[Exercise brief] Copy the records below exactly as they stand. Leave out the pictures.

[Record extracts]

══════════════════════════════

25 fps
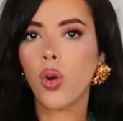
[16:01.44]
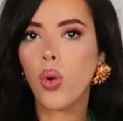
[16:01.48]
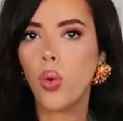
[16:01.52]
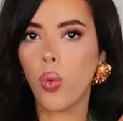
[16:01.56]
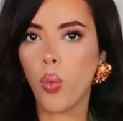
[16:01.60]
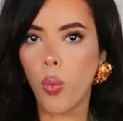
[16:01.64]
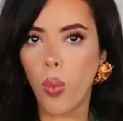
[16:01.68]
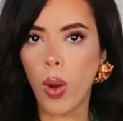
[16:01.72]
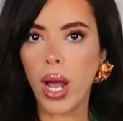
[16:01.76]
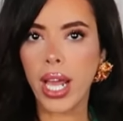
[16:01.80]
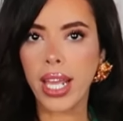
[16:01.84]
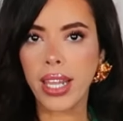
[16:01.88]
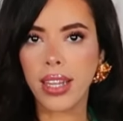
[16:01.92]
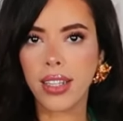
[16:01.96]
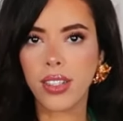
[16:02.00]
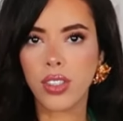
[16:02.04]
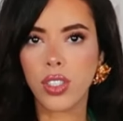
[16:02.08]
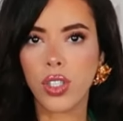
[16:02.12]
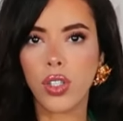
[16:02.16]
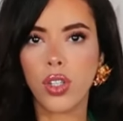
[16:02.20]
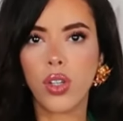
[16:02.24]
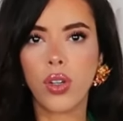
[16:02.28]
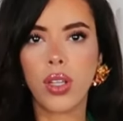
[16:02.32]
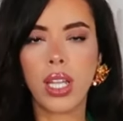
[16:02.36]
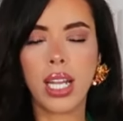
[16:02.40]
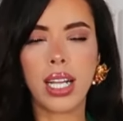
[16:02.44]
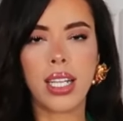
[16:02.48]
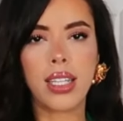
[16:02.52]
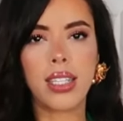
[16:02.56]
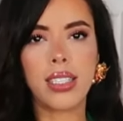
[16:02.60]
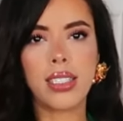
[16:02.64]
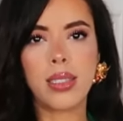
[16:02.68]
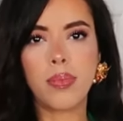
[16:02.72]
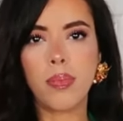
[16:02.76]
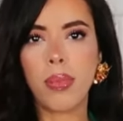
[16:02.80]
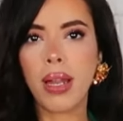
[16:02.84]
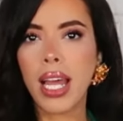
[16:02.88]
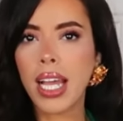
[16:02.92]
or white, you know, like
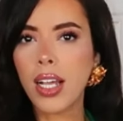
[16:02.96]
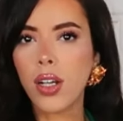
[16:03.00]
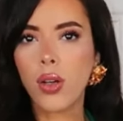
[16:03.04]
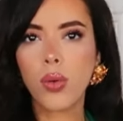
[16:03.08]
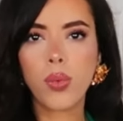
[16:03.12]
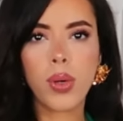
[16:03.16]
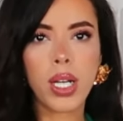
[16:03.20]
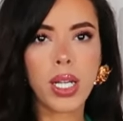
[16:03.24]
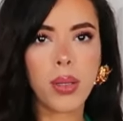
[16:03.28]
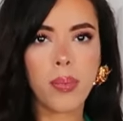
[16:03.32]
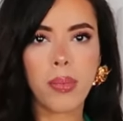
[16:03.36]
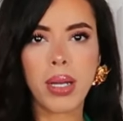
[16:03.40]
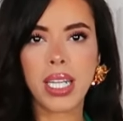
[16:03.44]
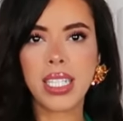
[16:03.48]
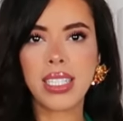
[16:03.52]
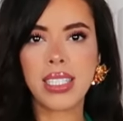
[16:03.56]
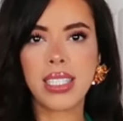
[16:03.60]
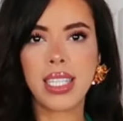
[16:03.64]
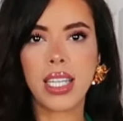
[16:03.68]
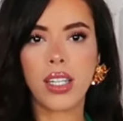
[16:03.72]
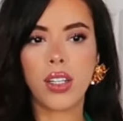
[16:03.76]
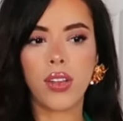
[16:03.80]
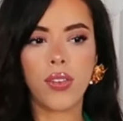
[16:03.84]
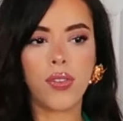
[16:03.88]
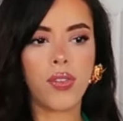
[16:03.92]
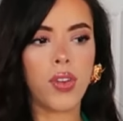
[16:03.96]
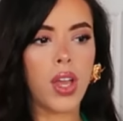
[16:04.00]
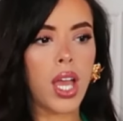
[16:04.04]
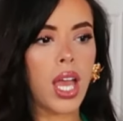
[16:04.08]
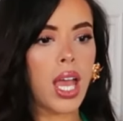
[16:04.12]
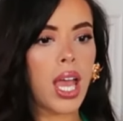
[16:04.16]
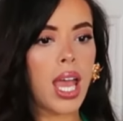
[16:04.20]
this black or white mindset of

══════════════════════════════

[Result]
25 fps
[16:01.44]
[16:01.48]
[16:01.52]
[16:01.56]
[16:01.60]
[16:01.64]
[16:01.68]
[16:01.72]
[16:01.76]
[16:01.80]
[16:01.84]
[16:01.88]
[16:01.92]
[16:01.96]
[16:02.00]
[16:02.04]
[16:02.08]
[16:02.12]
[16:02.16]
[16:02.20]
[16:02.24]
[16:02.28]
[16:02.32]
[16:02.36]
[16:02.40]
[16:02.44]
[16:02.48]
[16:02.52]
[16:02.56]
[16:02.60]
[16:02.64]
[16:02.68]
[16:02.72]
[16:02.76]
[16:02.80]
[16:02.84]
[16:02.88]
[16:02.92]
or white, you know, like
[16:02.96]
[16:03.00]
[16:03.04]
[16:03.08]
[16:03.12]
[16:03.16]
[16:03.20]
[16:03.24]
[16:03.28]
[16:03.32]
[16:03.36]
[16:03.40]
[16:03.44]
[16:03.48]
[16:03.52]
[16:03.56]
[16:03.60]
[16:03.64]
[16:03.68]
[16:03.72]
[16:03.76]
[16:03.80]
[16:03.84]
[16:03.88]
[16:03.92]
[16:03.96]
[16:04.00]
[16:04.04]
[16:04.08]
[16:04.12]
[16:04.16]
[16:04.20]
this black or white mindset of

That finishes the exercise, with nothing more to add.